= WORK ORDER =
Would you write out the entries again, exactly as they are, but without images?

+---+

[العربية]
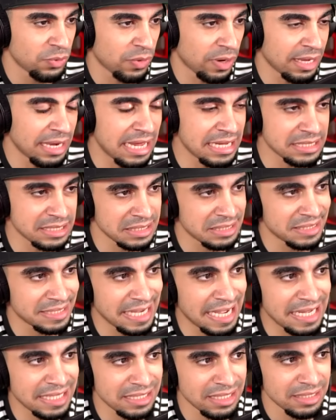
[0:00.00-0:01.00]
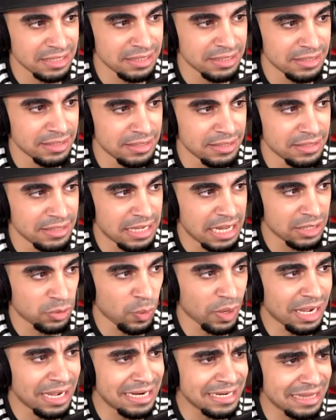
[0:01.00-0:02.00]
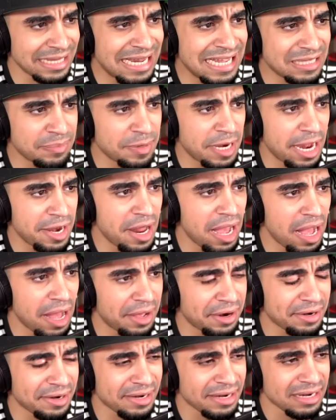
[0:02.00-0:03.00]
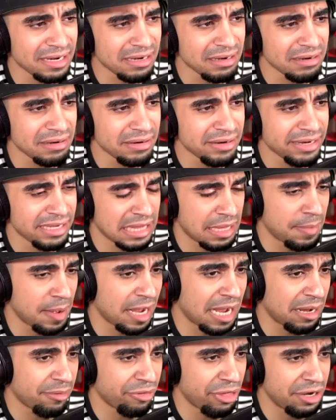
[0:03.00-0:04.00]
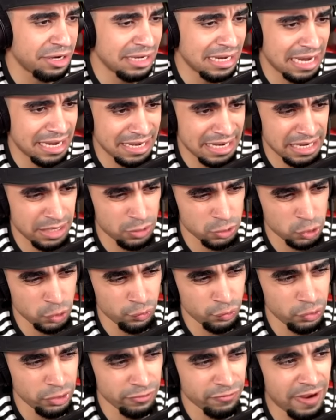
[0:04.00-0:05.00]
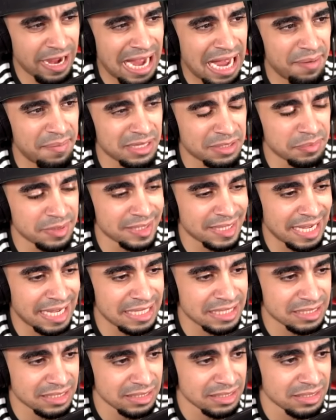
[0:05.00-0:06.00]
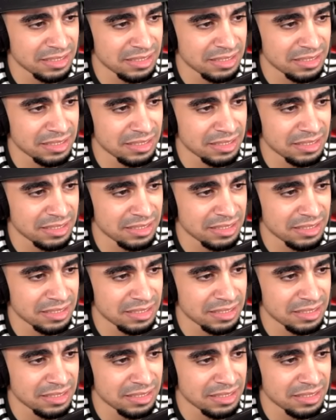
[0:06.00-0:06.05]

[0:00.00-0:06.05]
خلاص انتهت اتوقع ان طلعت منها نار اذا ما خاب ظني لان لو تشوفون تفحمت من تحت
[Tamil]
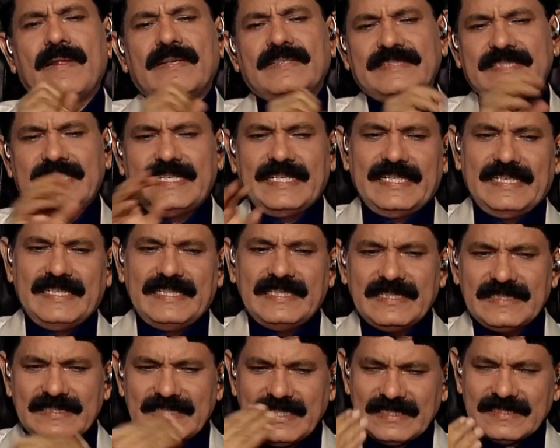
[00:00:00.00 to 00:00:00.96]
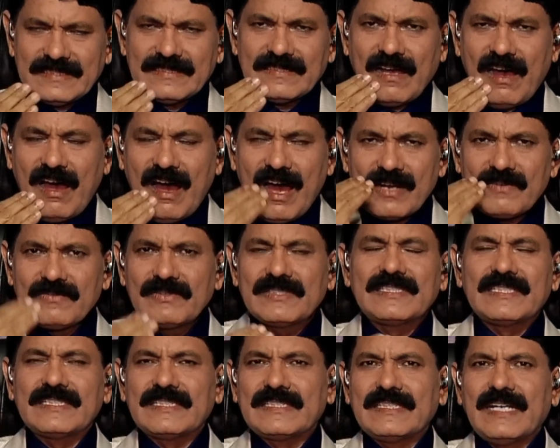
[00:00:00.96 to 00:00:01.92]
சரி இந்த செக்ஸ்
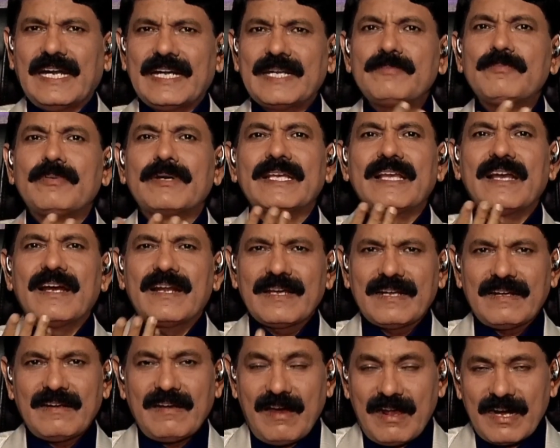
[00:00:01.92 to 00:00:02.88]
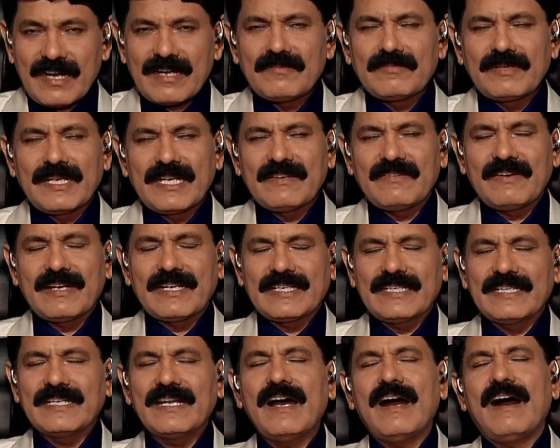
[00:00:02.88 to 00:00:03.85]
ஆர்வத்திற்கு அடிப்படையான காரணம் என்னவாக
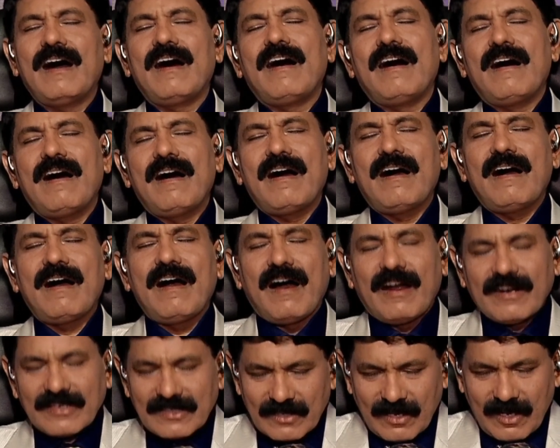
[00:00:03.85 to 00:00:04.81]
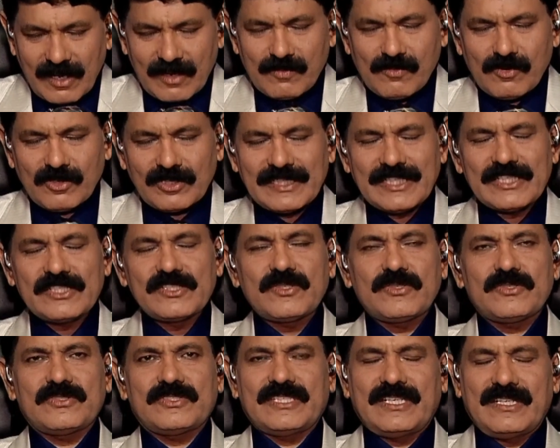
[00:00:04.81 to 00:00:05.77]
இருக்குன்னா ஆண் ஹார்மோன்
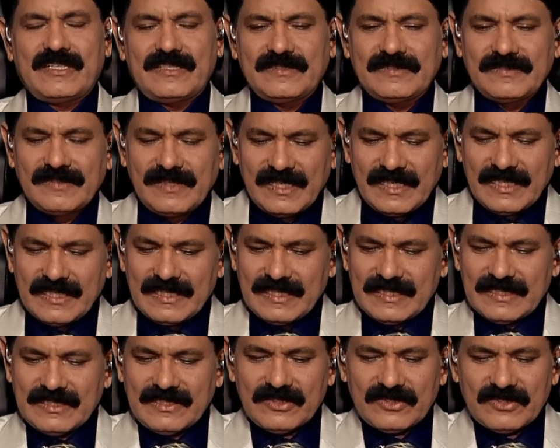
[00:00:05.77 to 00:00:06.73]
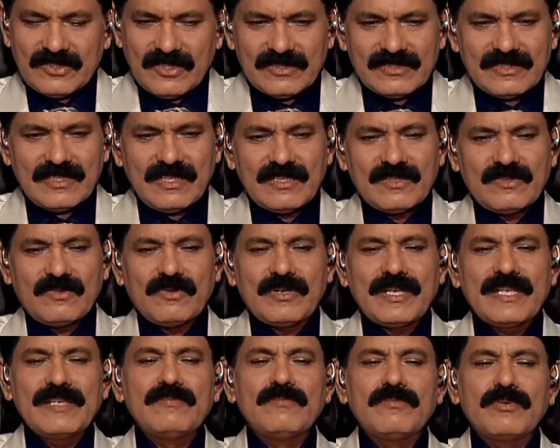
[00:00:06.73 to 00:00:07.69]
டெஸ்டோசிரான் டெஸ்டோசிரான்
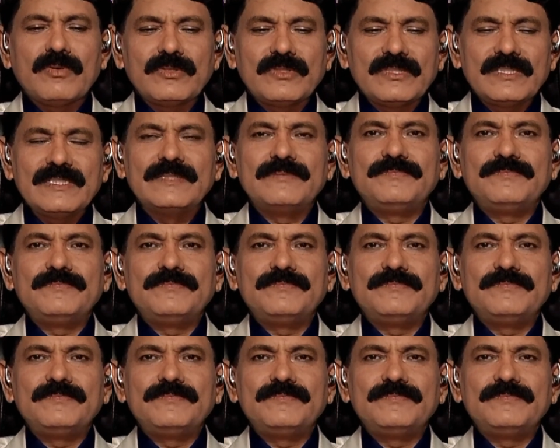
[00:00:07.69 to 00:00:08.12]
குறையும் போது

+---+

= RESPONSE TO THE TASK =
[العربية]
[0:00.00-0:01.00]
[0:01.00-0:02.00]
[0:02.00-0:03.00]
[0:03.00-0:04.00]
[0:04.00-0:05.00]
[0:05.00-0:06.00]
[0:06.00-0:06.05]

[0:00.00-0:06.05]
خلاص انتهت اتوقع ان طلعت منها نار اذا ما خاب ظني لان لو تشوفون تفحمت من تحت
[Tamil]
[00:00:00.00 to 00:00:00.96]
[00:00:00.96 to 00:00:01.92]
சரி இந்த செக்ஸ்
[00:00:01.92 to 00:00:02.88]
[00:00:02.88 to 00:00:03.85]
ஆர்வத்திற்கு அடிப்படையான காரணம் என்னவாக
[00:00:03.85 to 00:00:04.81]
[00:00:04.81 to 00:00:05.77]
இருக்குன்னா ஆண் ஹார்மோன்
[00:00:05.77 to 00:00:06.73]
[00:00:06.73 to 00:00:07.69]
டெஸ்டோசிரான் டெஸ்டோசிரான்
[00:00:07.69 to 00:00:08.12]
குறையும் போது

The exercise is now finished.